Exercise your rights
Every time you give your money to somebody else, you have a right to know what is going to happen with it. You have the right to see balance sheets, offer documents and other financial documents and ask any question you might have. When you see these documents, look at these four important details of the company finances:
1. Case flow statement: Every company has an annual report with the balance sheet, profit statement and a cash flow statement. A company with positive historic cash flows, is preferred.
2. Revenues: Look at sales/ revenues and see if they are growing at a healthy rate. Compare this with peer companies.
3. Profit margin: Is the company maintaining a steady profit margin? This will tell you if it is controlling costs. Again, compare with peers.
4. Loans: A company with less loans is always better. Imagine you have two friends, one who is always in debt and the other who borrows less and repays fast. Who would you lend to? The answer: obviously, the latter! Same logic for companies.
Now, these are just basic guidelines.
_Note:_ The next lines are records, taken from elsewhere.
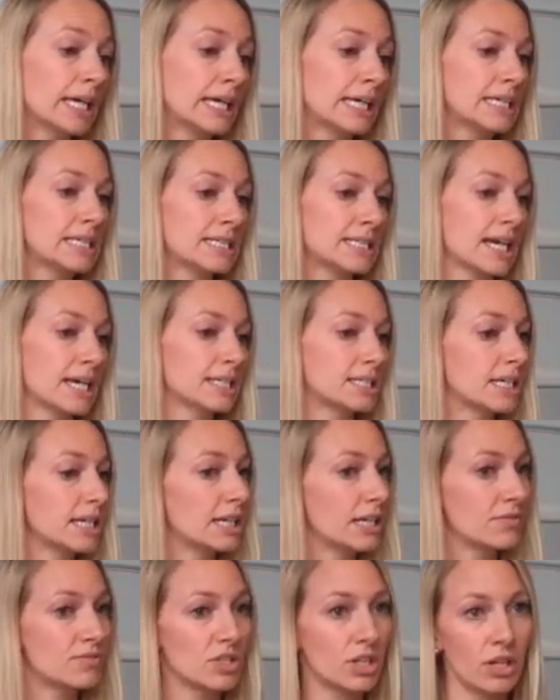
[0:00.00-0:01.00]
He said
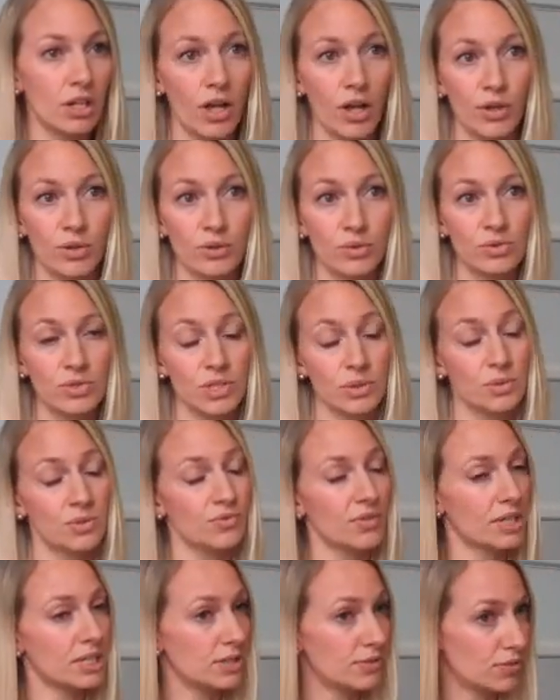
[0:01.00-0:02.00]
he lived alone, so it was
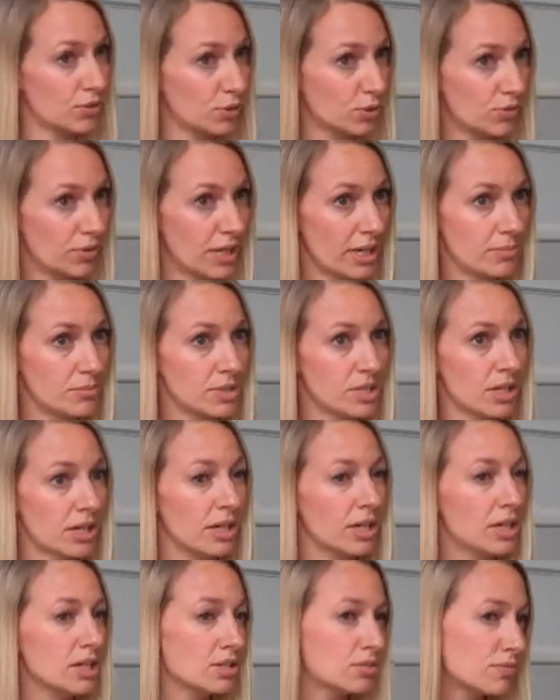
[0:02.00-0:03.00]
very difficult for him
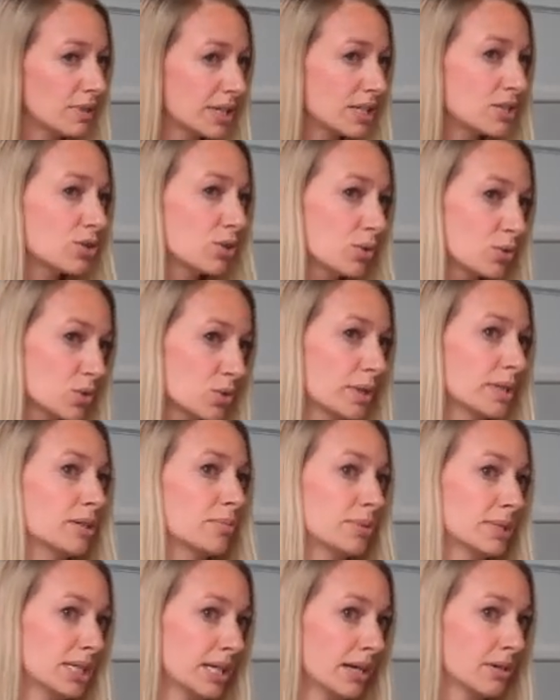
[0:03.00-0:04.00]
to really talk to
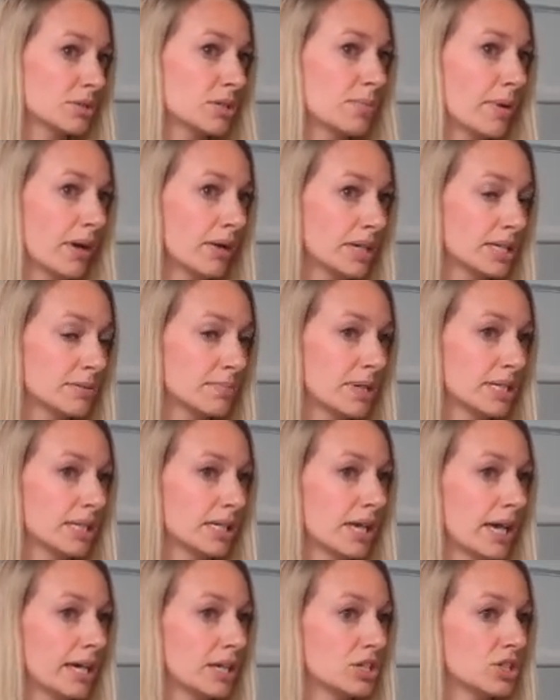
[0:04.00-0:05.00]
anybody else about his
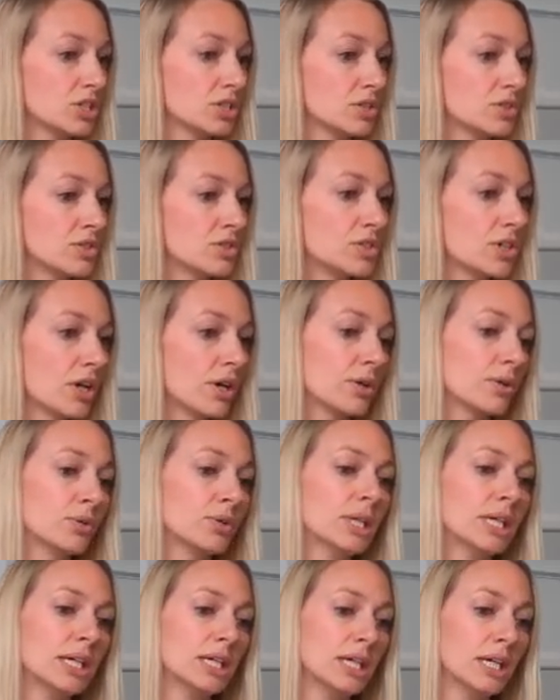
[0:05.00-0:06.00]
medication. So
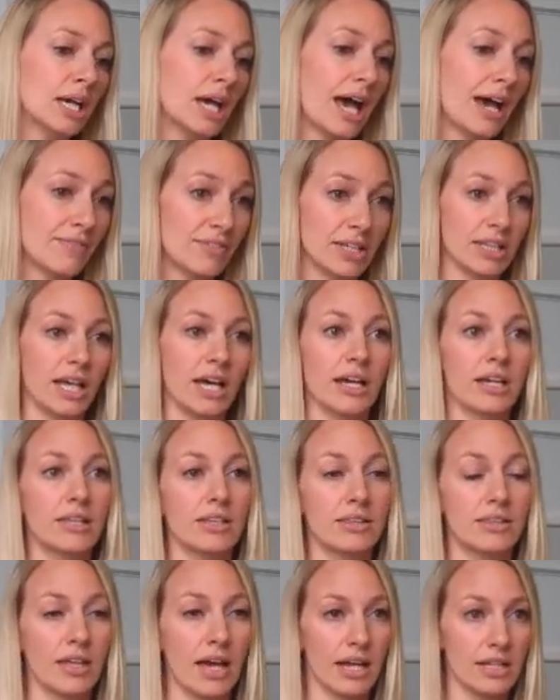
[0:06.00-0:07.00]
having
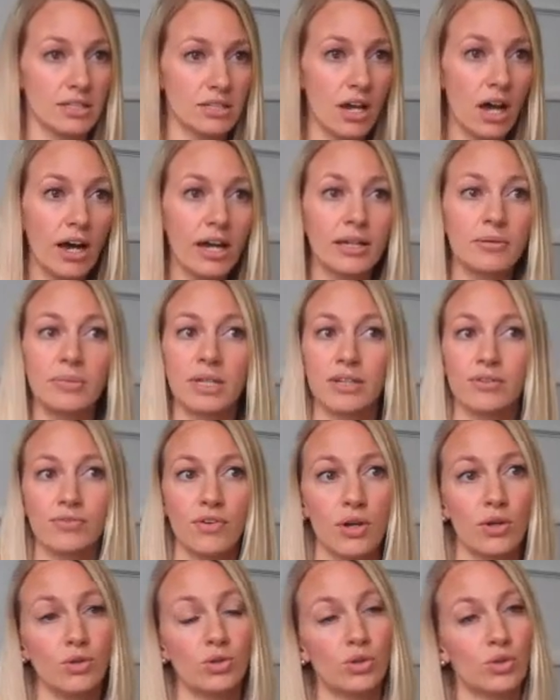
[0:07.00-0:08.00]
that timely
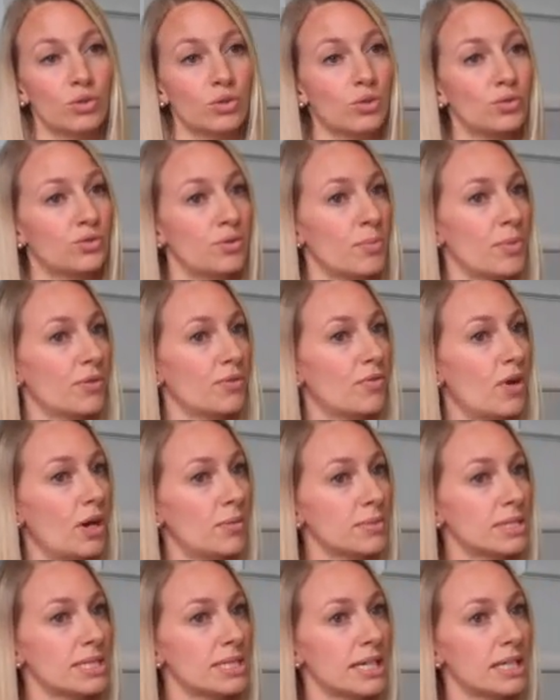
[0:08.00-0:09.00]
phone call from the
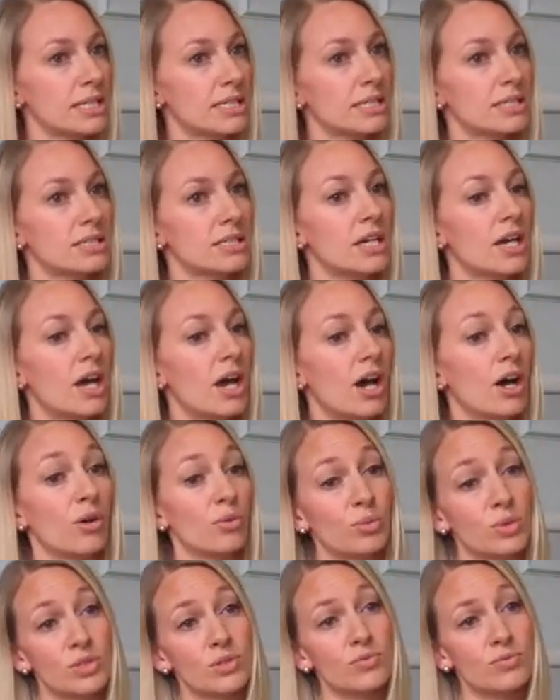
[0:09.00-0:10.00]
pharmacist
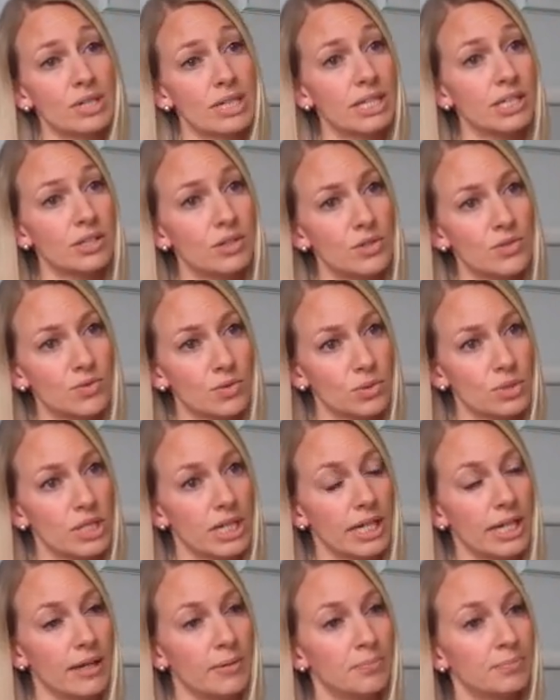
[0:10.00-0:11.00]
was really useful to
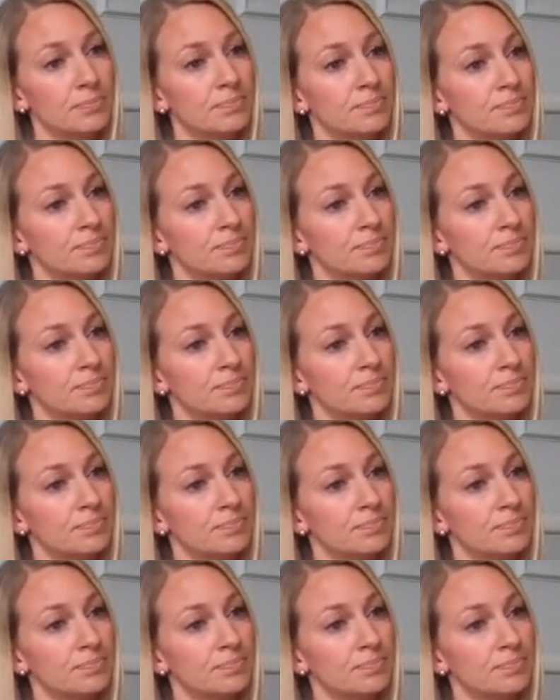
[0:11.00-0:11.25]
him.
It always helps to learn more. Learn the business model, profits, cash flows, the total assets and how much debt they have taken and what are the risks related to the business.
Get real!
Take promises of high, guaranteed returns with a pinch of salt.
If anyone does promise you a high guaranteed return, which is significantly more than what the Government or nationalised banks are offering, try to find out what’s different here.
Ask yourself, ‘Iif I was running a deposit scheme like this how would I be able to guarantee returns of 200 per cent? What is my business model? Is it logical or is it just a scam?’ Don’t forget that the RBI is not liable to protect you, if you behave irresponsibly and lose your money to dubious companies.
Check management credibility
Whom would you give your money to? A company ridden with controversies? So, check for management credibility when you invest.
Read magazines and newspapers, regularly. The Internet has made life easier, too. Look up the company’s name on search engines and read all the information, it throws up.
Check credit ratings
RBCs are required to get a rating from a rating agency like CRISIL or ICRA, without which they cannot raise deposits. So, check the offer document to see the rating. However use this only as a tool to help you decide. It must not be the only basis for your decision. In the past, several Initial Public Offerings (IPO) with excellent credit ratings, have failed.
Play detective!
Being an investor is akin to being a detective who needs all the information. The better you get, the more you will be rewarded. The world of finance is extremely rewarding for those who know the rules of the game. For those who don’t, it’s pretty risky. So, respect your money and keep your eyes and ears open.
Keep smiling. And yes, happy wealth creation!